Australia is the centre of diversification for the world’s most enigmatic mammals, the Marsupials, and boasts the richest array of reptiles on the planet. Meanwhile, on the domestic front, our forebears have bred some of the most magnificent specimens of livestock in the agricultural world, whilst our land’s traditional owners offer to share with us a unique spiritual connection to our wild animals that many nations have sadly lost.
In short, the very essence of our heritage … as a landmass and as a people … is founded upon four-legs.
At Kingbilli, life epitomises that fact, and our approaches to tourism, farming and wildlife conservation are combined to create an example of how human and animal life can live together in health, happiness and harmony.
We focus on a simple life: veggies from the garden, water from the stream, heat from sustainable timber, fertiliser from the horses and llamas and rotational strip grazing to promote native grasses and reduce invasive weeds naturally, without the need for harmful chemicals or destructive ploughing.
The property is mapped relative to habitat types, and uses planned and zoned accordingly, ensuring everyone has a sustainable share.

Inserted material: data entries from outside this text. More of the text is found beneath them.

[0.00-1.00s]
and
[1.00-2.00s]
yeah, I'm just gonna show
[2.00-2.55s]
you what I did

Wildlife have exclusive rights over here, livestock and people over there, and shared zones in-between where careful compromise ensure all parties can go about their daily business without harming each other in any way.

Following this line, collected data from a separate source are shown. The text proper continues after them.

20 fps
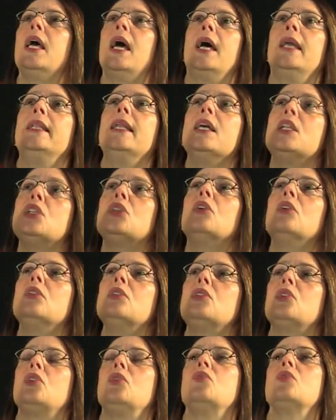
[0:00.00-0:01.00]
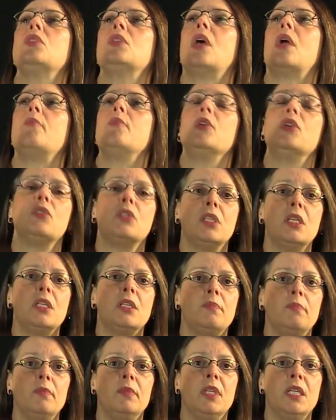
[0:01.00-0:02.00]
and that's also u star because
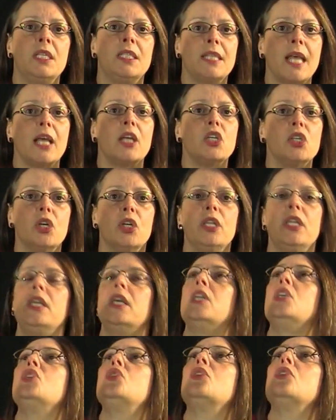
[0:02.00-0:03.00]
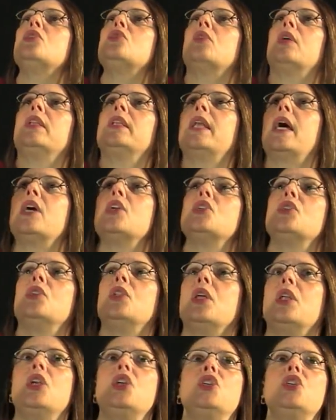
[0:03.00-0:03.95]
this, this section here is also attached to the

Our wildlife-exclusive, shared and livestock-exclusive zones are matched in size. For every acre of pure paddock, is an acre of preserved or restored native habitat.

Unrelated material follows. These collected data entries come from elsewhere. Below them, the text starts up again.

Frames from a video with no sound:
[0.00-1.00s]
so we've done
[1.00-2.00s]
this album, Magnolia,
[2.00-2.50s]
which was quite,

In the wildlife zones, all is untouched: domestic animals are kept out, and the only human interference is to selectively remove weeds or replant critical species, or perhaps add the odd artificial nestbox or watering point as required. No timber is harvested, and any trees which fall stay as they fell, creating additional habitat complexity as mother nature intended.
In the livestock zone, infrastructure is designed for maximum safety, ensuring travelling wildlife cannot become entangled or injured.
Post and rail fence construction is preferred above all else, permitting possums to pass through treeless areas without risking crossing the ground, where predators may be lurking. Trees encircle paddocks at every opportunity, to maintain interconnecting cover for birds and insects, and provide windbreaks for the stock. Here timber is harvested as necessary.
The shared zone comes in two forms – Human/Wildlife shared, and Livestock/Wildlife shared. The former consists of acres upon acres of gardens, which benefit us in beauty as much as they do the wildlife in habitat. Indeed, the keen observer will find more possums, gliders and birds in this particular shared zone than in the wildlife exclusive areas… as who would want to go it alone in the bush when you can live amidst a gastronomic smorgasbord apparently maintained purely for your benefit?
Meanwhile the Livestock/Wildlife shared areas are peaceable places where retired horses and tubby wallabies graze side by side with a smattering of llamas and mobs of kangaroos, on the slopes of the hillcountry where native grasses range amongst towering eucalypts and belts of wattles and kunzea. Timber is harvested very selectively, with decaying eucalypts and other critical habitat trees fiercely protected.
And so far, we think it’s working. Our llamas, horses and ponies are fit and healthy, as are we, our streams flow clear, our soil is good… and there are nearly 200 native species resident on site, and counting!